**Exercise data**
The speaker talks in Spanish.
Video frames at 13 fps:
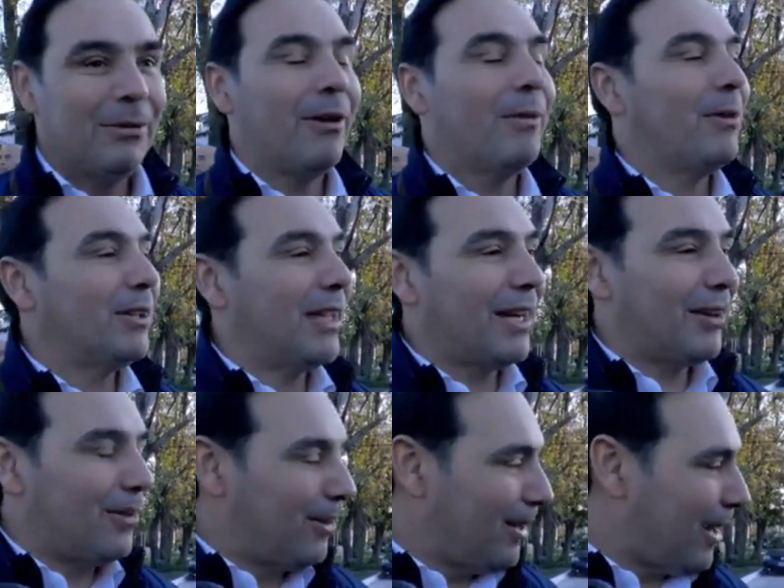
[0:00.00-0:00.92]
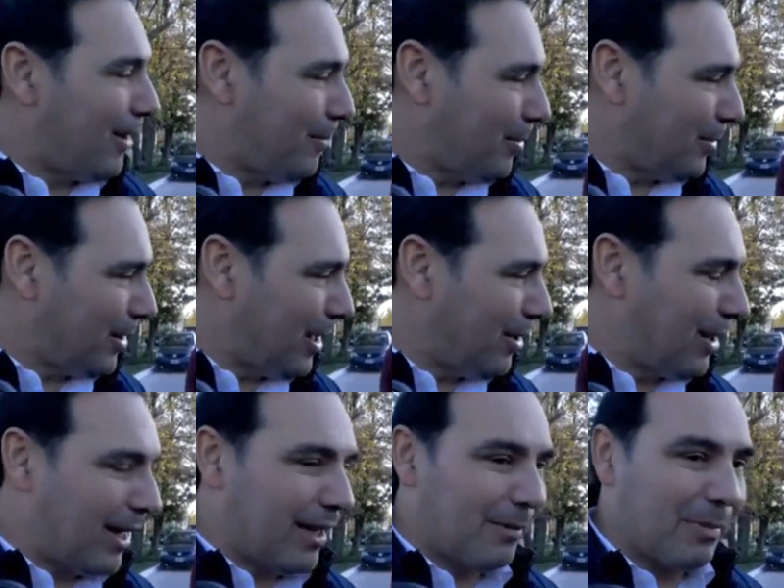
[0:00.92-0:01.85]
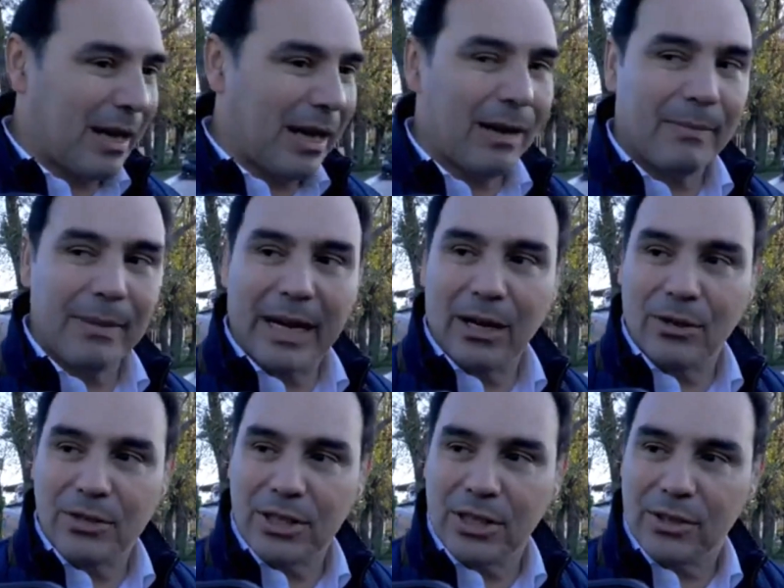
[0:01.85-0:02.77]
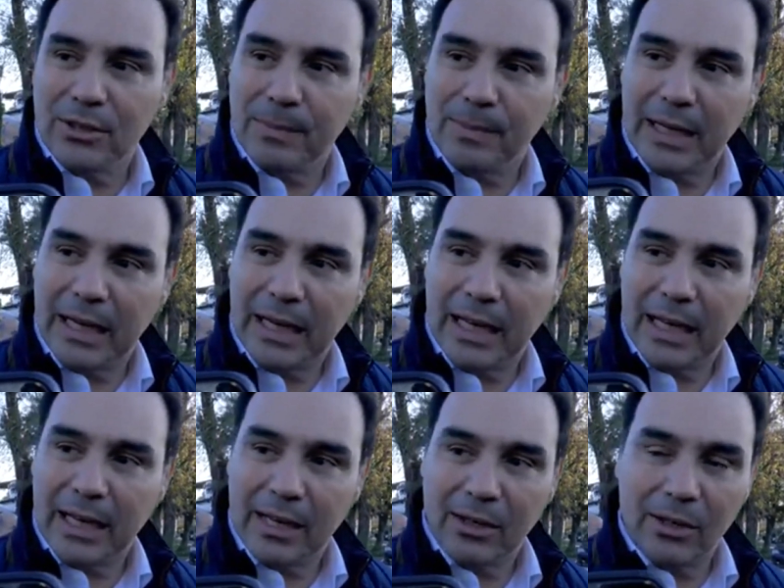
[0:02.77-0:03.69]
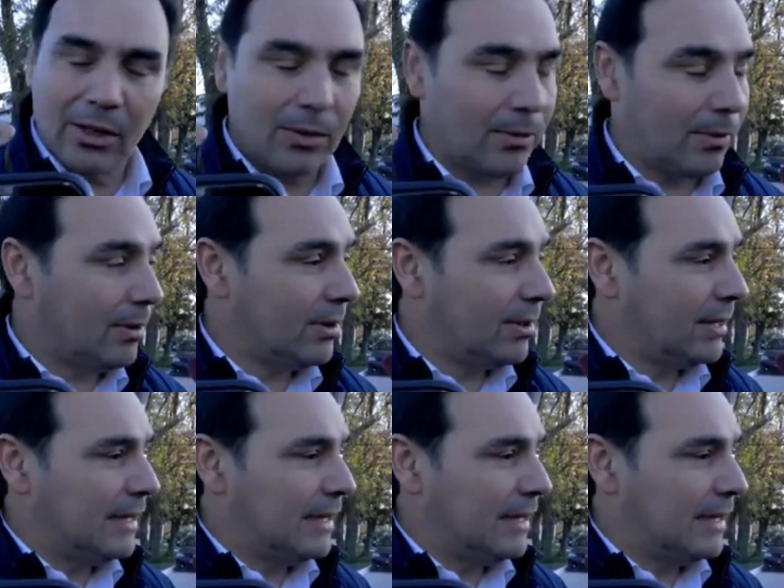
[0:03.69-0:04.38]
Vamos a estar con las computadoras para, los chicos, para la notebook,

**Work instruction**
The result should be the material above, unchanged and free of pictures; please print it.

**Task solution**
The speaker talks in Spanish.
Video frames at 13 fps:
[0:00.00-0:00.92]
[0:00.92-0:01.85]
[0:01.85-0:02.77]
[0:02.77-0:03.69]
[0:03.69-0:04.38]
Vamos a estar con las computadoras para, los chicos, para la notebook,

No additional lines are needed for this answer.